Interrogation: Abuses

Spat Over Who's Waging Lawfare in Padilla 4th Circuit Briefing

By Benjamin Wittes
Thursday, August 4, 2011, 8:40 PM

Back in June, I posted the appeal of Jose Padilla and his mother in a civil case against a group of current and former Defense Department officials. The case, which made a variety of constitutional claims in connection with Padilla’s detention and interrogation as a enemy combatant, was dismissed three days after oral argument in federal district court in South Carolina in February.

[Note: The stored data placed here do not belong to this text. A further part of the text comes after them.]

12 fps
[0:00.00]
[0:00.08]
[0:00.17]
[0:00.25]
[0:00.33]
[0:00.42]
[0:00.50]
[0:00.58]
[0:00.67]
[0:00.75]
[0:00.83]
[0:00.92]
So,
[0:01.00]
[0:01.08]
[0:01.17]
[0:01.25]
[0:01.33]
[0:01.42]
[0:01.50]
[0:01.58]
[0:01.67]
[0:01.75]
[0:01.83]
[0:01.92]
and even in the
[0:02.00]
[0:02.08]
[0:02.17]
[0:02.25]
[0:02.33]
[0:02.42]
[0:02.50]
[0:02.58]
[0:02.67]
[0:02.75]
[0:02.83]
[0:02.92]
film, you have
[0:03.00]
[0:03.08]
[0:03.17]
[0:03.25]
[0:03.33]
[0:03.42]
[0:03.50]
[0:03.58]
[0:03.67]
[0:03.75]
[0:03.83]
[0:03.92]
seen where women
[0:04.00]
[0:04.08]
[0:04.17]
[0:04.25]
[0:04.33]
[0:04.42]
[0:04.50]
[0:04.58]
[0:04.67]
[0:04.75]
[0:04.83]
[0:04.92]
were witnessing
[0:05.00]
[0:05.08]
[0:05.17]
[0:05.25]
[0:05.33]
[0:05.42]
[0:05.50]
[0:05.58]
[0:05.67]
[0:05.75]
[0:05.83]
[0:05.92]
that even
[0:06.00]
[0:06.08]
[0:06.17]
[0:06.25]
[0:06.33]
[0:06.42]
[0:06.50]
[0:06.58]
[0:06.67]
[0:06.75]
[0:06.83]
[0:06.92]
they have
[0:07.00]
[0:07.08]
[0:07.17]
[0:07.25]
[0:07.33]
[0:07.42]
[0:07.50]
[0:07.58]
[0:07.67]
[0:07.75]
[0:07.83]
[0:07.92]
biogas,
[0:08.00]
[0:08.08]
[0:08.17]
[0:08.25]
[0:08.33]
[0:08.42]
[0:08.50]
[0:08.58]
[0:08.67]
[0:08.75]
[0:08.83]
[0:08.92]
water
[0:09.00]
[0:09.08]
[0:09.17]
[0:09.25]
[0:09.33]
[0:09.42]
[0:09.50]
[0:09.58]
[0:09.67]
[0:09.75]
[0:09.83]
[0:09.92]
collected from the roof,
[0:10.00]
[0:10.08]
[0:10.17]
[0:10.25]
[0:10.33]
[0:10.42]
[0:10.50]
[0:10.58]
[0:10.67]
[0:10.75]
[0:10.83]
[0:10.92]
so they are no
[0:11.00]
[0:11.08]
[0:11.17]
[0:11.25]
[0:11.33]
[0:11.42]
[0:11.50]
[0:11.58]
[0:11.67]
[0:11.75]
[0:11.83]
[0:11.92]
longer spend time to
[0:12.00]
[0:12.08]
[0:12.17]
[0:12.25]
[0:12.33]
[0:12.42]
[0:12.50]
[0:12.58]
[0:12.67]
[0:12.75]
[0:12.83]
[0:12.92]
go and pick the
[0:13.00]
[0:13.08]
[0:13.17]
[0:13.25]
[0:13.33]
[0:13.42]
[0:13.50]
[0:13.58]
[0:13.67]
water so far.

The briefing in the appeal to the Fourth Circuit Court of Appeals is now complete.

Here is the brief of various Individual Appellees, including former Pentagon General Counsel William J. Haynes and Deputy Defense Secretary Paul Wolfowitz.

Here is the brief of appellee former Defense Secretary Donald Rumsfeld,

Here is the brief of appellee current Defense Secretary Leon Panetta.

And here is Padilla's and his mother's Reply Brief.

One amusing aspect of the briefing is a minor footnote fight over the meaning of "lawfare." In footnote 1 of the individual appellees' brief, counsel writes,

Courts have since 9/11 struggled with legal issues arising in this novel context of enemy combatant detention, and Bivens damages have never been awarded against military officials for counter-terrorism measures, much less policy-making addressing enemy combatants. Whether judges should add a damages remedies to the “lawfare” arsenal of those who sue to change U.S. military policy is a significant--and entirely novel--issue.

In footnote 4 of their reply brief, Padilla's ACLU counsel shoot back,

Defendants disparage as “lawfare” a United States citizen’s attempt to enforce constitutional prohibitions against arbitrary detention and torture. See Defs.’ Br. 15 n.1. But there is a pot and kettle problem here: as the complaint alleges, it was Defendants who enlisted unscrupulous lawyers to manipulate the law by crafting legal memoranda that would immunize them for conduct that had long been deemed criminal by the United States. JA-78–83 (3AC ¶¶ 46–54). Unlike Defendants’ unwarranted smearing of Plaintiffs’ counsel, Plaintiffs’ allegations must be accepted as true for purposes of this appeal.